Out of the 25 patients operated, the age at presentation ranged from 40–61 years, with the average age of presentation being 56.5 years. Six patients (24%) were males and 19 (76%) were females (male:female ratio being 3.16:1). The duration of symptoms varied from 6 months to 6 years with an average duration of symptoms of 3.5 years. The clinical presentations were varied. Pain was the most common symptom present in all the patients (100%), followed by paraesthesias in 19 (76%), and weakness in 12 (48%). None of the patients had bowel/bladder symptoms. On examination, 14 patients (56%) had motor deficits and 12 (48%) had sensory deficits. Pain assessment was done by means of VAS score. The preoperative VAS ranged from 7–10 with the mean preoperative score being 8.22. The quality of life was assessed by means of ODI score. Preoperative ODI score ranged from 33–46 with mean preoperative score being 35.45.

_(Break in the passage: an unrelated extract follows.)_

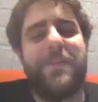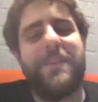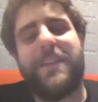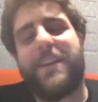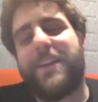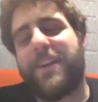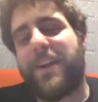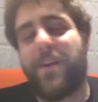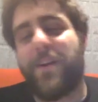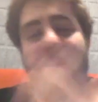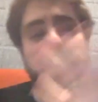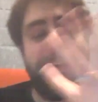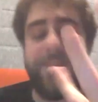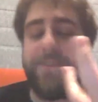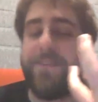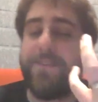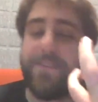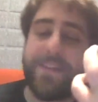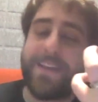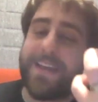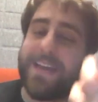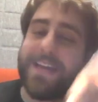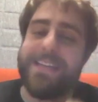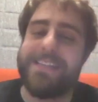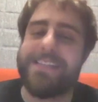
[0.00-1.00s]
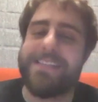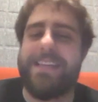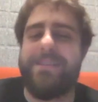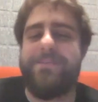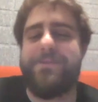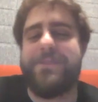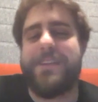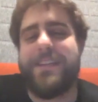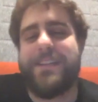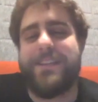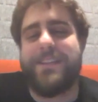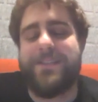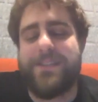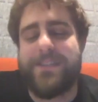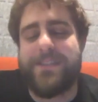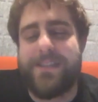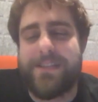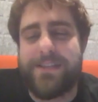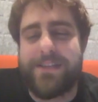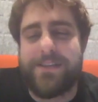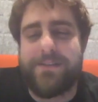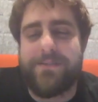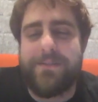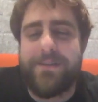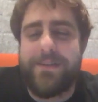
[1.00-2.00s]
that are going through the kind of same challenges
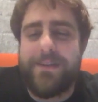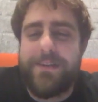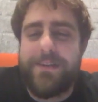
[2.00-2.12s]
as you?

Patients with spondylolisthesis were graded according to the Meyerding grading. Out of a total of 25 patients, 9 (36%) patients were in grade I, 13 (52%) patients were in grade II and 3 (12%) patients were in grade III. Out of the 25 patients, 20 (80%) patients had isthmic and 5 (20%) patients had degenerative type of spondylolisthesis. Fifteen (60%) patients had listhesis at the L4/L5 level, 9 (36%) had a L5/SI listhesis, and 1 (4%) patient had a two-level listhesis noted at the L3/L4 and L4/L5 levels. Other than assessment of grade and level of listhesis, the observed associated features on radiological imaging were prolapsed intervertebral disc (PIVD) in 17 (68%) patients and lumbar canal stenosis in 18 (72%) patients. According to the protocol, all patients underwent a preoperative BMD examination and the T-score ranged from −2.7 to −4.1 with the mean value being −3.01. Z scores ranged from −1.4 to −3.6 with the mean value being −2.16. The etiology regarding the cause of loss of bone density was assessed by the endocrinologists, and was grouped into primary (20 patients, 80%) and secondary (5 patients, 20%) causes. The causes of secondary osteoporosis were steroid usage, alchoholism, and immobility. All the patients underwent the O-TLIF procedure. Twenty-four patients underwent a single-level fusion, out of which 15 patients underwent fusion at the L4–L5 level and 9 patients underwent fusion at the L5–SI level. One patient underwent fusion at two levels i.e., at the L3–L5 levels. For fusion, local autologus bone was used. Out of the 25 patients, complete reduction of the listhesis was achieved in 18 patients. Nine patients had complete reduction from grade I and in 9 patients from grade II. In the remaining 7 patients (grade II and grade III), the grade of listhesis improved by one level [Figure 2].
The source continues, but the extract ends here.